Exercise aim -
Below is a block of records; reproduce all of them exactly and leave out any pictures.

(Collected data entries)
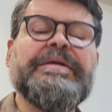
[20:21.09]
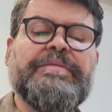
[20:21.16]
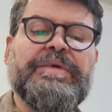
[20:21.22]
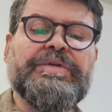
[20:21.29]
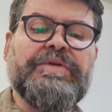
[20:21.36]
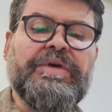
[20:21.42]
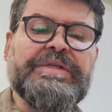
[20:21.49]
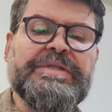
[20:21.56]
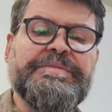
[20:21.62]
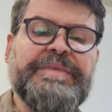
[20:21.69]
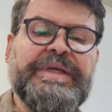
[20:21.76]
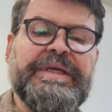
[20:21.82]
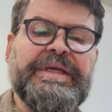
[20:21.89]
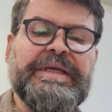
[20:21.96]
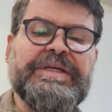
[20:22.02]
Botox
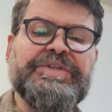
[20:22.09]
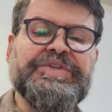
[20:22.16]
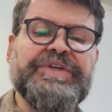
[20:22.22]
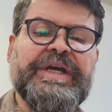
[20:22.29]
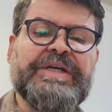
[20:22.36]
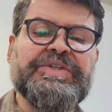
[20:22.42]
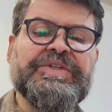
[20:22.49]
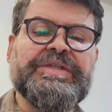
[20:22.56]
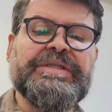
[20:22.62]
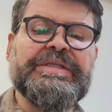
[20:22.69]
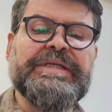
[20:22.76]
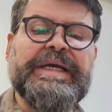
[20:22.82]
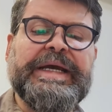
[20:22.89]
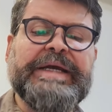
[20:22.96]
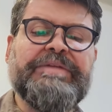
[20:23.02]
B
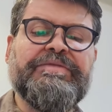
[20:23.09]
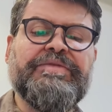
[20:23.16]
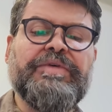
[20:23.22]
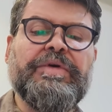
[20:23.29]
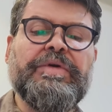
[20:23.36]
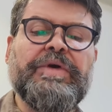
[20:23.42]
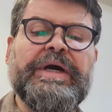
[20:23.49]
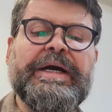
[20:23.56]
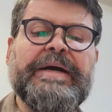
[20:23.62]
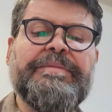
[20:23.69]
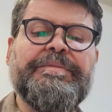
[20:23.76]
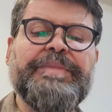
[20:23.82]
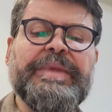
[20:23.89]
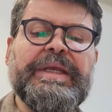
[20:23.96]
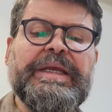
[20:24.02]
injections at
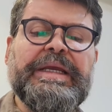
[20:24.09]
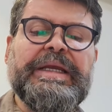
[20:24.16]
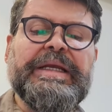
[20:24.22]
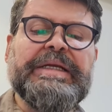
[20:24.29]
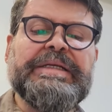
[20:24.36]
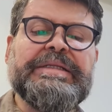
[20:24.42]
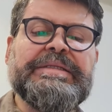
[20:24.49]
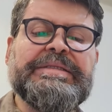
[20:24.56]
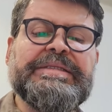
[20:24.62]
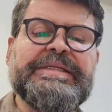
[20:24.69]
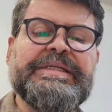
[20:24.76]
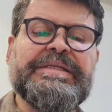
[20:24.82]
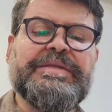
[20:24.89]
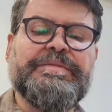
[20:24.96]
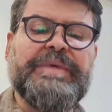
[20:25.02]
follow-up in
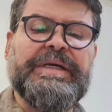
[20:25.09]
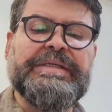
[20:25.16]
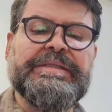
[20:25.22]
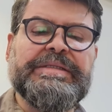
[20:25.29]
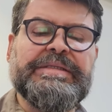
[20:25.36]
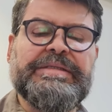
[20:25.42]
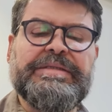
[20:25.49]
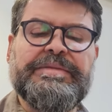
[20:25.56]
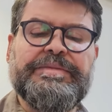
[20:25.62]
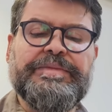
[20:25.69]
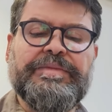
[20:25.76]
6 months.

Result of the exercise -
[20:21.09]
[20:21.16]
[20:21.22]
[20:21.29]
[20:21.36]
[20:21.42]
[20:21.49]
[20:21.56]
[20:21.62]
[20:21.69]
[20:21.76]
[20:21.82]
[20:21.89]
[20:21.96]
[20:22.02]
Botox
[20:22.09]
[20:22.16]
[20:22.22]
[20:22.29]
[20:22.36]
[20:22.42]
[20:22.49]
[20:22.56]
[20:22.62]
[20:22.69]
[20:22.76]
[20:22.82]
[20:22.89]
[20:22.96]
[20:23.02]
B
[20:23.09]
[20:23.16]
[20:23.22]
[20:23.29]
[20:23.36]
[20:23.42]
[20:23.49]
[20:23.56]
[20:23.62]
[20:23.69]
[20:23.76]
[20:23.82]
[20:23.89]
[20:23.96]
[20:24.02]
injections at
[20:24.09]
[20:24.16]
[20:24.22]
[20:24.29]
[20:24.36]
[20:24.42]
[20:24.49]
[20:24.56]
[20:24.62]
[20:24.69]
[20:24.76]
[20:24.82]
[20:24.89]
[20:24.96]
[20:25.02]
follow-up in
[20:25.09]
[20:25.16]
[20:25.22]
[20:25.29]
[20:25.36]
[20:25.42]
[20:25.49]
[20:25.56]
[20:25.62]
[20:25.69]
[20:25.76]
6 months.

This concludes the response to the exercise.